On our last day in Phuket, we decided to make a trip to the infamous Patong that everyone here brags so much about. When you come to Thailand, you have probably heard, or at least should have, about the enormous entertainment sector that is extremely popular here. It covers everything from bars and regular parties to prostitution and human trafficking issues. Although the places most famous for that phenomena are located more in the north of the country (Pattaya or Bangkok), people also travel to Patong to get similar experience.
Patong beach was situated only 5 km from Karon and we decided to take a walk, which in the full heat of the day can be more exhausting that the distance might suggest. Konrad is not as fit and well prepared for such conditions as I am, so he suffered severely, especially on the parts up the hill. The long tail boat from Karon to Patong is around 400 baht and the price for the taxi is pretty much the same, so you can save yourself the trouble.
Immediately after entering the city, we noticed that Patong is different. First of all, it is a bigger city, with the parts inhabited also by the Thais. Second, and most importantly, the atmosphere here is completely different and it is felt right from the moment you enter the city.

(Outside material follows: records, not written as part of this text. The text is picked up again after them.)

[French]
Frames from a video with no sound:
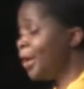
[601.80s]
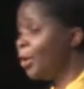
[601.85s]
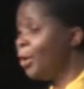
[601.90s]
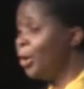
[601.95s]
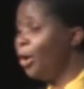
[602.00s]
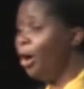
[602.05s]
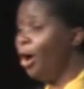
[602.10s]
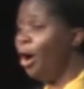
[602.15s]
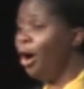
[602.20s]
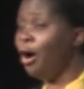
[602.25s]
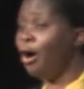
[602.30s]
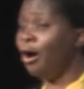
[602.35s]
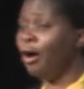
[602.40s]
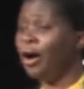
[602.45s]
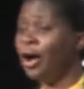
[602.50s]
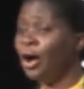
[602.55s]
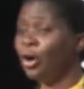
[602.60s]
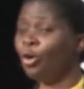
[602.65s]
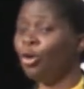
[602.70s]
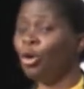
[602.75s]
Or, oh,
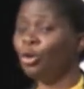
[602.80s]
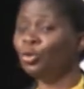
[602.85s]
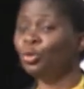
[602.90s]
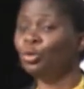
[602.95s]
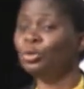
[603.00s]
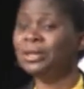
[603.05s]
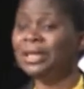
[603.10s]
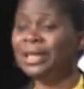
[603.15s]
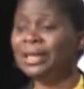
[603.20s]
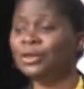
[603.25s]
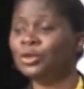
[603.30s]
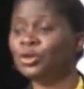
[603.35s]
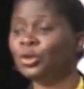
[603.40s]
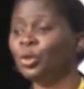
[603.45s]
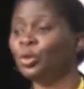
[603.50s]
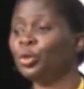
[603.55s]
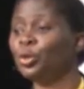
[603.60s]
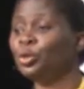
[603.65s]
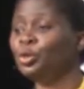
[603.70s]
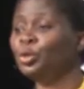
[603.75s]
quand nous
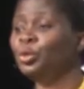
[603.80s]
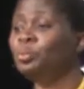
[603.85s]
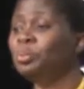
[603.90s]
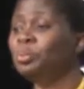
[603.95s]
lisons, quand nous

But first things first, the city is extremely oriented on the western tourism. You have plenty of places like McDonalds (I counted 4, and we really spent there like an hour), Burger Kings, Starbucks (again- at least 4). I’m not saying this is wrong in itself, it just shows that the clients that arrive here seek for something else than Thai culture experience. When we got to the beach, it was so crowded and noisy that we resigned even from cooling down here. I’m sorry to admit that but I’m undoubtedly getting older, as I get tired by merely looking at such things 😉 But as far as the quality of the beach is concerned, it is still a wide sandy one with a nice view, if you can handle the overwhelming atmosphere around. Plus, it’s incredibly dirty as well.


From the beach, we went to see the town and the walking street, which we thought won’t be that bad during the day. I guess Patong is a town that never sleeps. The bars were open in the middle of the day as well, just the clients there were “slightly” different. Getting near the district with bars, pubs and night life is generally announced by the awful smell all around. Ok, I know that in Asia it’s really not that uncommon, but in other places you had like 50 meters of odor and that was it. Here, we had the impression that it was stinking all the time. And the amount of bars and pubs!

We got there in the around noon, so it was quiet and kind of empty, but it left us with absolutely no doubts what’s going on here in the evenings! At first we seriously hoped that maybe it’s just a place for western people to party like the Phi Phi Don, but we soon noticed young Thai girls and women in the bars, the poles and I felt I had to get the hell out of there ASAP.


No judging here, if that’s what you’re looking for in Thailand, you’ll definitely find it here in Patong. One thing we could not understand: we saw a couple of families with small children here and lots of couples. What the hell are they doing here?
After a quick walk around, we went back to Karon, feeling lucky that we accidently didn’t end up staying in Patong (honestly, it was the first place we found accommodation in Thailand, but resigned from it immediately after doing some basic research).
Our stay on Phuket was short, but enough to see what we wanted here and to realize that we probably won’t be coming here anymore, as this is not exactly the kind of experience we’re looking for while traveling. But it was worth seeing, and if you come for more sedentary holiday, you come with family, or just don’t want to move around, it can definitely be a place for you!

For quite valuable information about catering, accommodation and entertainment on Phuket check:

http://www.phuket.com/

https://www.tripadvisor.com/

They are popular around here and can provide you with a good starting point for your journey.

2 Comments Add yours

  1. Yulie Buyong napisał(a):

    Hi your blog is very informative, Me and my husband are planning to visit Thailand the end of this year thanks for your guide.

  2. Jeff Sullivan napisał(a):

    Phuket looks very interesting place to visit. I will definitely include this in my bucket list. Thank you for sharing your travelling with us.